··· GIVEN RECORDS
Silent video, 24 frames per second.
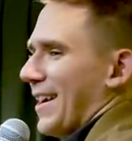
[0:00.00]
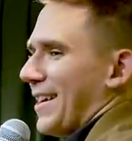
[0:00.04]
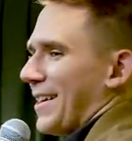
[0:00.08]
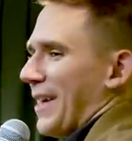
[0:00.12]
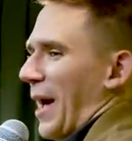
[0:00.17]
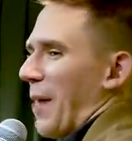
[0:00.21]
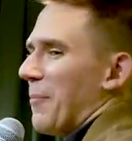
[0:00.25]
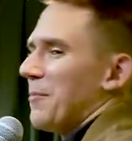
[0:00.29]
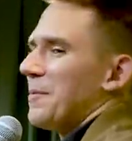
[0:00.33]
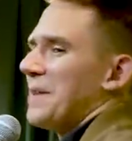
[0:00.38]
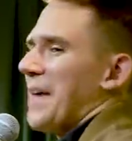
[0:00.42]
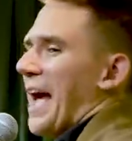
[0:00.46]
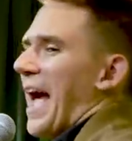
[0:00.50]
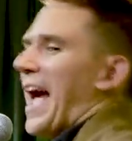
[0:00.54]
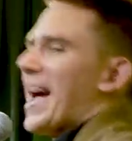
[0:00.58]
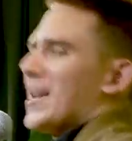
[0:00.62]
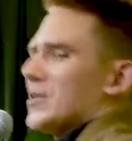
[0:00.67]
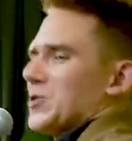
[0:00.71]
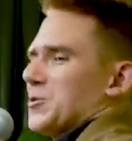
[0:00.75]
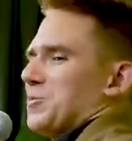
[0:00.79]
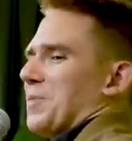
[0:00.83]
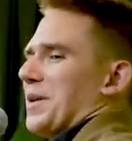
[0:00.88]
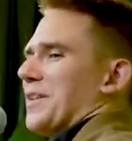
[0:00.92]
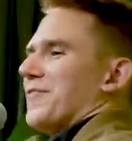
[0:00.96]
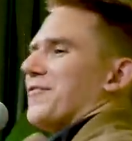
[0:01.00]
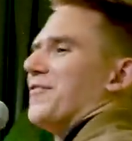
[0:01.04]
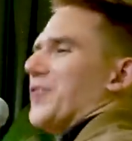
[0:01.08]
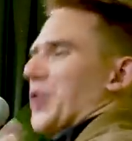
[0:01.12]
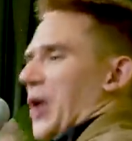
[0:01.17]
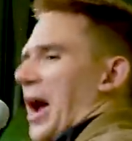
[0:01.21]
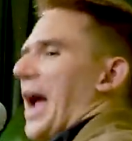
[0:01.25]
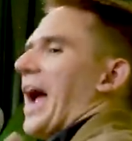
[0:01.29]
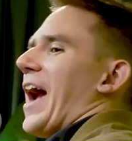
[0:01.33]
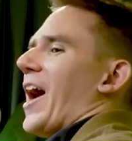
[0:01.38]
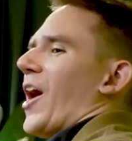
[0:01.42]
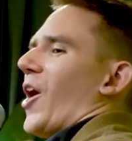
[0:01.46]
Like, I'm gasping
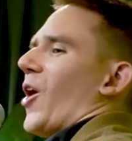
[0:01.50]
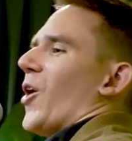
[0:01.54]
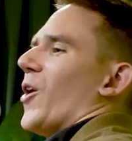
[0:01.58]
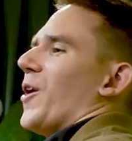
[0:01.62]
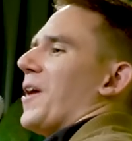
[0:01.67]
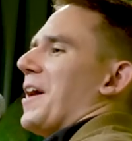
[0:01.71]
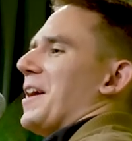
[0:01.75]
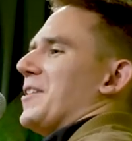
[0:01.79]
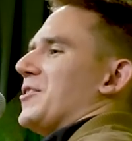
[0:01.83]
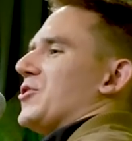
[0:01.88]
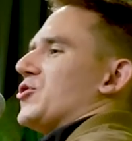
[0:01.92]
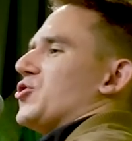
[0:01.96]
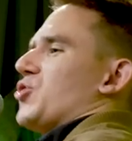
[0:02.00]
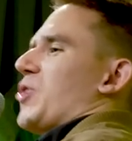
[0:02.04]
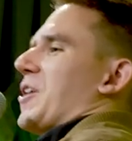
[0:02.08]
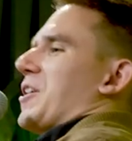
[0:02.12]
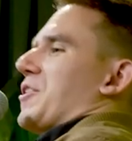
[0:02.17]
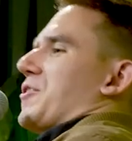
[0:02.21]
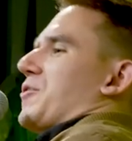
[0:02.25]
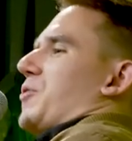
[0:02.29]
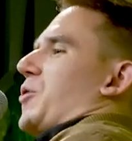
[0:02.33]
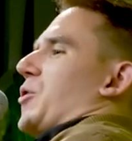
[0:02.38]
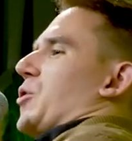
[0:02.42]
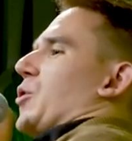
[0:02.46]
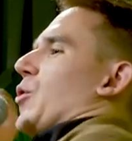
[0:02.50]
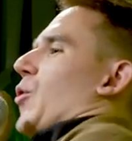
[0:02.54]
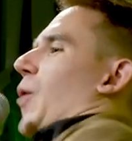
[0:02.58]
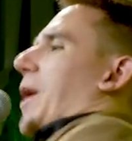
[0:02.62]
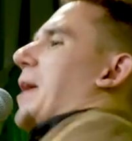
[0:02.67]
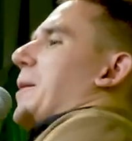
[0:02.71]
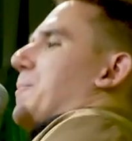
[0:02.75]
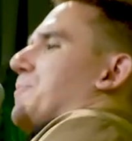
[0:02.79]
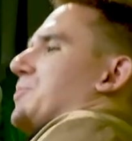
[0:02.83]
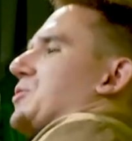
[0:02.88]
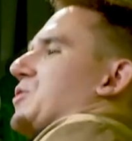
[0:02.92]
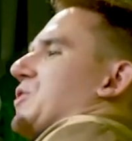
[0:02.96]
for air, and they're trying to throw
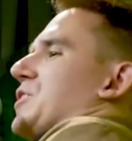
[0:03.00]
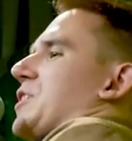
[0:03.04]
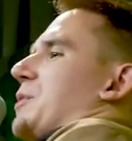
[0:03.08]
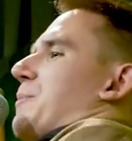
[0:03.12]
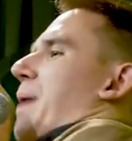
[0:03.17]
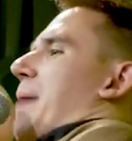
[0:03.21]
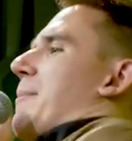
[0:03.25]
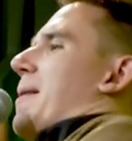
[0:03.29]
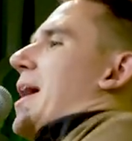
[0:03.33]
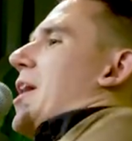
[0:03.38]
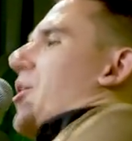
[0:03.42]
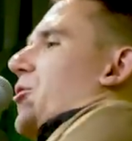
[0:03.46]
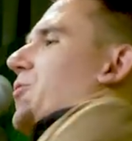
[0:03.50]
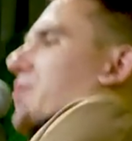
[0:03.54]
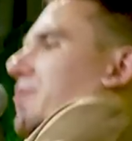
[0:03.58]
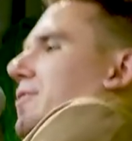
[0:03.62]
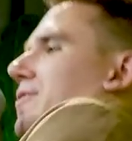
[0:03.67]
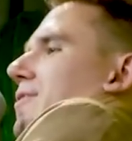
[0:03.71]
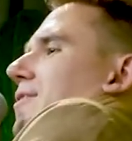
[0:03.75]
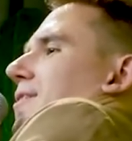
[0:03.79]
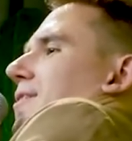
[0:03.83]
grapes into my mouth.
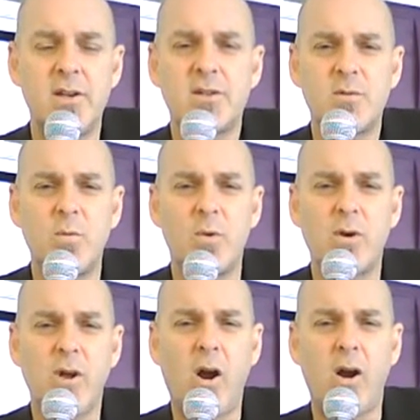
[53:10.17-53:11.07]
This
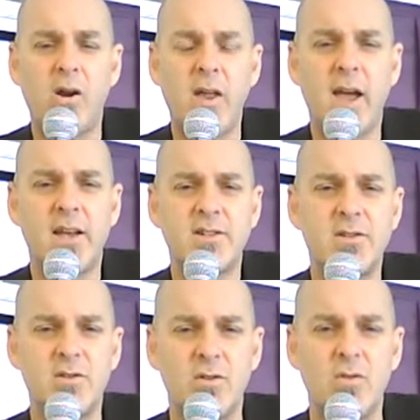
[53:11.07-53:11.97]
word heart
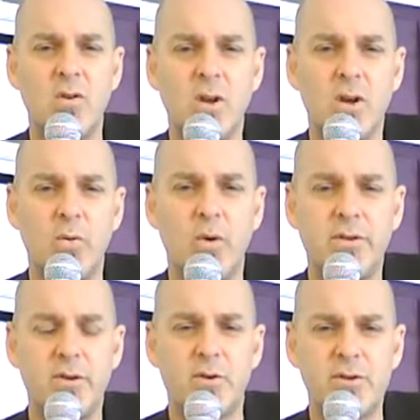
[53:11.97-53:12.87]
has to do
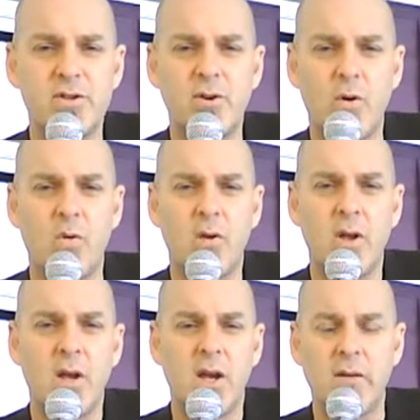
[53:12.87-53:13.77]
with your soul.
······
§ **WHAT IS BEING ASKED**
Restate all entries exactly; pictures stay out.

§ **RESULT**
Silent video, 24 frames per second.
[0:00.00]
[0:00.04]
[0:00.08]
[0:00.12]
[0:00.17]
[0:00.21]
[0:00.25]
[0:00.29]
[0:00.33]
[0:00.38]
[0:00.42]
[0:00.46]
[0:00.50]
[0:00.54]
[0:00.58]
[0:00.62]
[0:00.67]
[0:00.71]
[0:00.75]
[0:00.79]
[0:00.83]
[0:00.88]
[0:00.92]
[0:00.96]
[0:01.00]
[0:01.04]
[0:01.08]
[0:01.12]
[0:01.17]
[0:01.21]
[0:01.25]
[0:01.29]
[0:01.33]
[0:01.38]
[0:01.42]
[0:01.46]
Like, I'm gasping
[0:01.50]
[0:01.54]
[0:01.58]
[0:01.62]
[0:01.67]
[0:01.71]
[0:01.75]
[0:01.79]
[0:01.83]
[0:01.88]
[0:01.92]
[0:01.96]
[0:02.00]
[0:02.04]
[0:02.08]
[0:02.12]
[0:02.17]
[0:02.21]
[0:02.25]
[0:02.29]
[0:02.33]
[0:02.38]
[0:02.42]
[0:02.46]
[0:02.50]
[0:02.54]
[0:02.58]
[0:02.62]
[0:02.67]
[0:02.71]
[0:02.75]
[0:02.79]
[0:02.83]
[0:02.88]
[0:02.92]
[0:02.96]
for air, and they're trying to throw
[0:03.00]
[0:03.04]
[0:03.08]
[0:03.12]
[0:03.17]
[0:03.21]
[0:03.25]
[0:03.29]
[0:03.33]
[0:03.38]
[0:03.42]
[0:03.46]
[0:03.50]
[0:03.54]
[0:03.58]
[0:03.62]
[0:03.67]
[0:03.71]
[0:03.75]
[0:03.79]
[0:03.83]
grapes into my mouth.
[53:10.17-53:11.07]
This
[53:11.07-53:11.97]
word heart
[53:11.97-53:12.87]
has to do
[53:12.87-53:13.77]
with your soul.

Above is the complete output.